# Records for this exercise

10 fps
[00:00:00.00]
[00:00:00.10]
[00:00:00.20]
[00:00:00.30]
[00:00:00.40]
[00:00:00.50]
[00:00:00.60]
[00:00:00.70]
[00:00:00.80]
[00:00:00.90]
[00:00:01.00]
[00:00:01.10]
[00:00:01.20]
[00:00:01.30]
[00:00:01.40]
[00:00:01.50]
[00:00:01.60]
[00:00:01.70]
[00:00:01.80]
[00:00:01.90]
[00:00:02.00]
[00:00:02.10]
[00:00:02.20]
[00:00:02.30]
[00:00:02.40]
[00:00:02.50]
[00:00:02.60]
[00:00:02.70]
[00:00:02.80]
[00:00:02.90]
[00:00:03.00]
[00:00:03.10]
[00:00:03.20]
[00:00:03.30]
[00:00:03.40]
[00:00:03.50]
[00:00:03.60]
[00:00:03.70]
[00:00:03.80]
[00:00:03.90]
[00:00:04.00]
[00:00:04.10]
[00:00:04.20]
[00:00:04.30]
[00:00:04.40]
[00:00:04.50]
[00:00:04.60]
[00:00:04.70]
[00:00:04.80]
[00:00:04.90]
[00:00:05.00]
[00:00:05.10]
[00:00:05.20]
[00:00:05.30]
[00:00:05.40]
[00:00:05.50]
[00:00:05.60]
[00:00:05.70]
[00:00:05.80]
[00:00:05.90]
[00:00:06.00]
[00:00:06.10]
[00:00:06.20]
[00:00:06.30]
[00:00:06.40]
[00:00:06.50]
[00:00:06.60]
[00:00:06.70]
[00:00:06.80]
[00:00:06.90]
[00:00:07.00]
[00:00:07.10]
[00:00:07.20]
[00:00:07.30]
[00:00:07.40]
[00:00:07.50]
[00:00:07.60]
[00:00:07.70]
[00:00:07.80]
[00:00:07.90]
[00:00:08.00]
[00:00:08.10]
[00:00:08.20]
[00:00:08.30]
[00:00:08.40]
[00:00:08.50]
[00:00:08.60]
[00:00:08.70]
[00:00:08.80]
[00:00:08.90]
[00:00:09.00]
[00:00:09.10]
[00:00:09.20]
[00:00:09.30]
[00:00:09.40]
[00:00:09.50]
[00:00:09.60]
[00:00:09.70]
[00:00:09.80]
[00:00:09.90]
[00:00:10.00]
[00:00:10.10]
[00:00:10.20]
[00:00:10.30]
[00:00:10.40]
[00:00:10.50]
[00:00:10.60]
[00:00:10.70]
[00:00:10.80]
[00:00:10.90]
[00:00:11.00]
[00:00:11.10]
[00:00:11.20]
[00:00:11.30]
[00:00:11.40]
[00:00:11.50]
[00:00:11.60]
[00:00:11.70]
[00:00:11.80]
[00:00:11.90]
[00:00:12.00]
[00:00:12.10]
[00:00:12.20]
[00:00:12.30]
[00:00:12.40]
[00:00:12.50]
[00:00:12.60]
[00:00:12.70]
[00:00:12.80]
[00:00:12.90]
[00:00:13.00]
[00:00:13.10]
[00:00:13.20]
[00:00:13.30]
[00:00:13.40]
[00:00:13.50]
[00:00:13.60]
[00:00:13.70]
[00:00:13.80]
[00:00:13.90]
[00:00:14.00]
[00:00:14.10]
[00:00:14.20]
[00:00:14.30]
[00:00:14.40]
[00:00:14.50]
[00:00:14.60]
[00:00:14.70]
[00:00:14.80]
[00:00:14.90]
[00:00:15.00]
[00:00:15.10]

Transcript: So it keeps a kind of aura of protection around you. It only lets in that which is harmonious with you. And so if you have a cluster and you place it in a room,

# Task details
Copy task. Give back the whole listing exactly as written.

# Finished task
10 fps
[00:00:00.00]
[00:00:00.10]
[00:00:00.20]
[00:00:00.30]
[00:00:00.40]
[00:00:00.50]
[00:00:00.60]
[00:00:00.70]
[00:00:00.80]
[00:00:00.90]
[00:00:01.00]
[00:00:01.10]
[00:00:01.20]
[00:00:01.30]
[00:00:01.40]
[00:00:01.50]
[00:00:01.60]
[00:00:01.70]
[00:00:01.80]
[00:00:01.90]
[00:00:02.00]
[00:00:02.10]
[00:00:02.20]
[00:00:02.30]
[00:00:02.40]
[00:00:02.50]
[00:00:02.60]
[00:00:02.70]
[00:00:02.80]
[00:00:02.90]
[00:00:03.00]
[00:00:03.10]
[00:00:03.20]
[00:00:03.30]
[00:00:03.40]
[00:00:03.50]
[00:00:03.60]
[00:00:03.70]
[00:00:03.80]
[00:00:03.90]
[00:00:04.00]
[00:00:04.10]
[00:00:04.20]
[00:00:04.30]
[00:00:04.40]
[00:00:04.50]
[00:00:04.60]
[00:00:04.70]
[00:00:04.80]
[00:00:04.90]
[00:00:05.00]
[00:00:05.10]
[00:00:05.20]
[00:00:05.30]
[00:00:05.40]
[00:00:05.50]
[00:00:05.60]
[00:00:05.70]
[00:00:05.80]
[00:00:05.90]
[00:00:06.00]
[00:00:06.10]
[00:00:06.20]
[00:00:06.30]
[00:00:06.40]
[00:00:06.50]
[00:00:06.60]
[00:00:06.70]
[00:00:06.80]
[00:00:06.90]
[00:00:07.00]
[00:00:07.10]
[00:00:07.20]
[00:00:07.30]
[00:00:07.40]
[00:00:07.50]
[00:00:07.60]
[00:00:07.70]
[00:00:07.80]
[00:00:07.90]
[00:00:08.00]
[00:00:08.10]
[00:00:08.20]
[00:00:08.30]
[00:00:08.40]
[00:00:08.50]
[00:00:08.60]
[00:00:08.70]
[00:00:08.80]
[00:00:08.90]
[00:00:09.00]
[00:00:09.10]
[00:00:09.20]
[00:00:09.30]
[00:00:09.40]
[00:00:09.50]
[00:00:09.60]
[00:00:09.70]
[00:00:09.80]
[00:00:09.90]
[00:00:10.00]
[00:00:10.10]
[00:00:10.20]
[00:00:10.30]
[00:00:10.40]
[00:00:10.50]
[00:00:10.60]
[00:00:10.70]
[00:00:10.80]
[00:00:10.90]
[00:00:11.00]
[00:00:11.10]
[00:00:11.20]
[00:00:11.30]
[00:00:11.40]
[00:00:11.50]
[00:00:11.60]
[00:00:11.70]
[00:00:11.80]
[00:00:11.90]
[00:00:12.00]
[00:00:12.10]
[00:00:12.20]
[00:00:12.30]
[00:00:12.40]
[00:00:12.50]
[00:00:12.60]
[00:00:12.70]
[00:00:12.80]
[00:00:12.90]
[00:00:13.00]
[00:00:13.10]
[00:00:13.20]
[00:00:13.30]
[00:00:13.40]
[00:00:13.50]
[00:00:13.60]
[00:00:13.70]
[00:00:13.80]
[00:00:13.90]
[00:00:14.00]
[00:00:14.10]
[00:00:14.20]
[00:00:14.30]
[00:00:14.40]
[00:00:14.50]
[00:00:14.60]
[00:00:14.70]
[00:00:14.80]
[00:00:14.90]
[00:00:15.00]
[00:00:15.10]

Transcript: So it keeps a kind of aura of protection around you. It only lets in that which is harmonious with you. And so if you have a cluster and you place it in a room,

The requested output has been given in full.